What to produce
Transcribe the entries exactly; images are not part of the copy.
━━ Material to process
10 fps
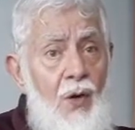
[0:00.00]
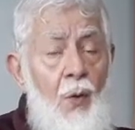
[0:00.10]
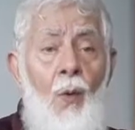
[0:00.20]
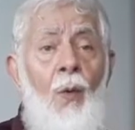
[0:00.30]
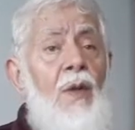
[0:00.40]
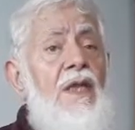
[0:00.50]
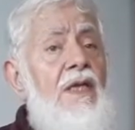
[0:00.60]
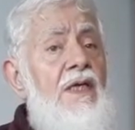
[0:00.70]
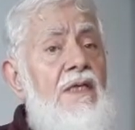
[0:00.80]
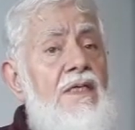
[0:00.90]
All
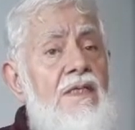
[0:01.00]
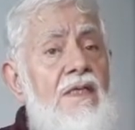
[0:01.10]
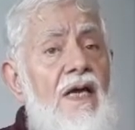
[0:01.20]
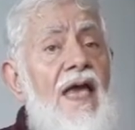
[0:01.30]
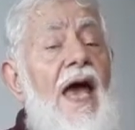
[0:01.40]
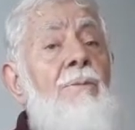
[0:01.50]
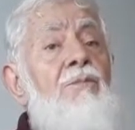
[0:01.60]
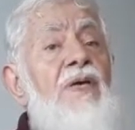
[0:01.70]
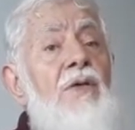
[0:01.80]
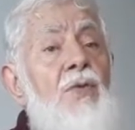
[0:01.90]
these can
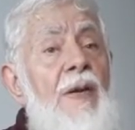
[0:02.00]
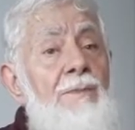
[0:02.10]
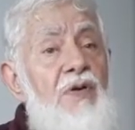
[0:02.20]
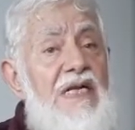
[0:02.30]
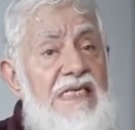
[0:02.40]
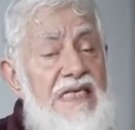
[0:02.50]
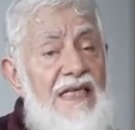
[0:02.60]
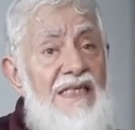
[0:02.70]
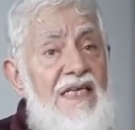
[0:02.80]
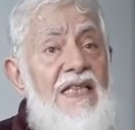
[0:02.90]
be
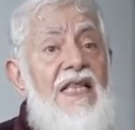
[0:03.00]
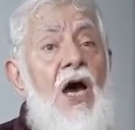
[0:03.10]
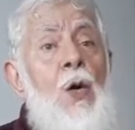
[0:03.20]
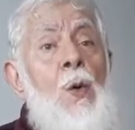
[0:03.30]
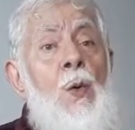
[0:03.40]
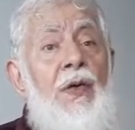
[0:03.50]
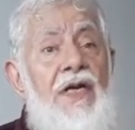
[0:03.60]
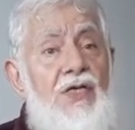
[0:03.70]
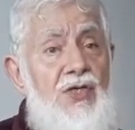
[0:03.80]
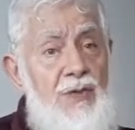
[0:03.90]
represented, the
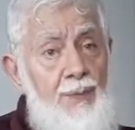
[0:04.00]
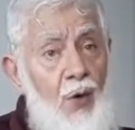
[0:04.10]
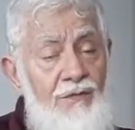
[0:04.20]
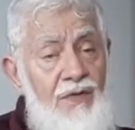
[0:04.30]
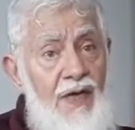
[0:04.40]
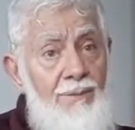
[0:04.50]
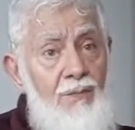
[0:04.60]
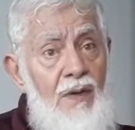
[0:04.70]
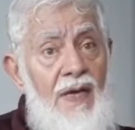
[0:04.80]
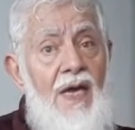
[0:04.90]
ownership of them
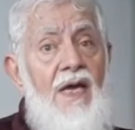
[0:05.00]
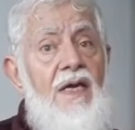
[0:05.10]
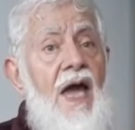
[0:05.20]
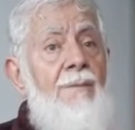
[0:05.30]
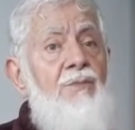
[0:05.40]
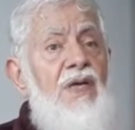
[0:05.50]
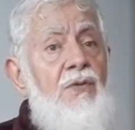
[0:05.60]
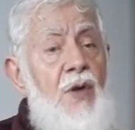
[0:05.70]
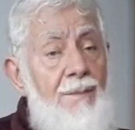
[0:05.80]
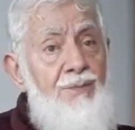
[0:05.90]
can be
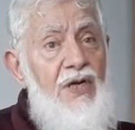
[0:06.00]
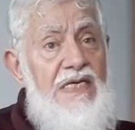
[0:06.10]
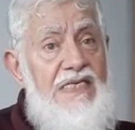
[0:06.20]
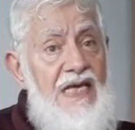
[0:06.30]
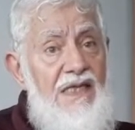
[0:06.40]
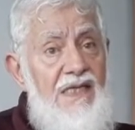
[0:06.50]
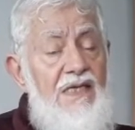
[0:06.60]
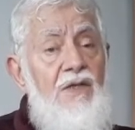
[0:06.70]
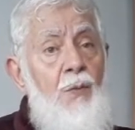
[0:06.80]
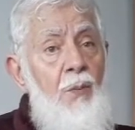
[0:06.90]

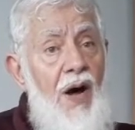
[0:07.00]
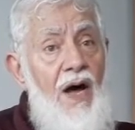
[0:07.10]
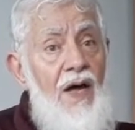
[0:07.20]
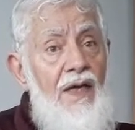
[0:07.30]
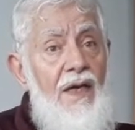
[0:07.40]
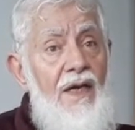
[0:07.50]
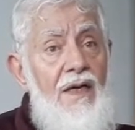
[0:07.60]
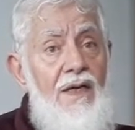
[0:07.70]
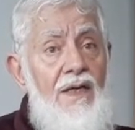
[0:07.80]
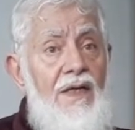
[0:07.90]
represented by
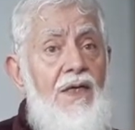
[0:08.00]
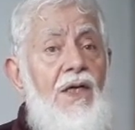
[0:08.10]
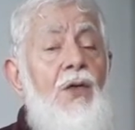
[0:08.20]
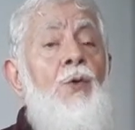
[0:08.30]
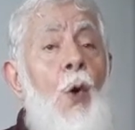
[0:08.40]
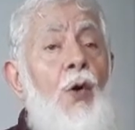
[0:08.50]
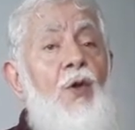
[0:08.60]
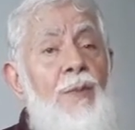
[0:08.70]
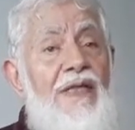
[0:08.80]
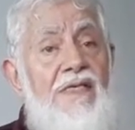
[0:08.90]

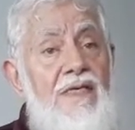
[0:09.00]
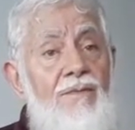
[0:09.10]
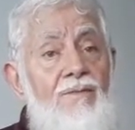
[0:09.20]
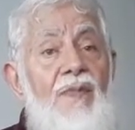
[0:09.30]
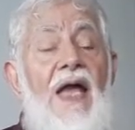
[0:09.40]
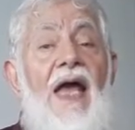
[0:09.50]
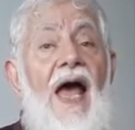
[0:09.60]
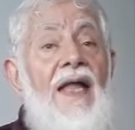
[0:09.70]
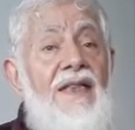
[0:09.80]
documents. And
━━━━
Result for this exercise
10 fps
[0:00.00]
[0:00.10]
[0:00.20]
[0:00.30]
[0:00.40]
[0:00.50]
[0:00.60]
[0:00.70]
[0:00.80]
[0:00.90]
All
[0:01.00]
[0:01.10]
[0:01.20]
[0:01.30]
[0:01.40]
[0:01.50]
[0:01.60]
[0:01.70]
[0:01.80]
[0:01.90]
these can
[0:02.00]
[0:02.10]
[0:02.20]
[0:02.30]
[0:02.40]
[0:02.50]
[0:02.60]
[0:02.70]
[0:02.80]
[0:02.90]
be
[0:03.00]
[0:03.10]
[0:03.20]
[0:03.30]
[0:03.40]
[0:03.50]
[0:03.60]
[0:03.70]
[0:03.80]
[0:03.90]
represented, the
[0:04.00]
[0:04.10]
[0:04.20]
[0:04.30]
[0:04.40]
[0:04.50]
[0:04.60]
[0:04.70]
[0:04.80]
[0:04.90]
ownership of them
[0:05.00]
[0:05.10]
[0:05.20]
[0:05.30]
[0:05.40]
[0:05.50]
[0:05.60]
[0:05.70]
[0:05.80]
[0:05.90]
can be
[0:06.00]
[0:06.10]
[0:06.20]
[0:06.30]
[0:06.40]
[0:06.50]
[0:06.60]
[0:06.70]
[0:06.80]
[0:06.90]

[0:07.00]
[0:07.10]
[0:07.20]
[0:07.30]
[0:07.40]
[0:07.50]
[0:07.60]
[0:07.70]
[0:07.80]
[0:07.90]
represented by
[0:08.00]
[0:08.10]
[0:08.20]
[0:08.30]
[0:08.40]
[0:08.50]
[0:08.60]
[0:08.70]
[0:08.80]
[0:08.90]

[0:09.00]
[0:09.10]
[0:09.20]
[0:09.30]
[0:09.40]
[0:09.50]
[0:09.60]
[0:09.70]
[0:09.80]
documents. And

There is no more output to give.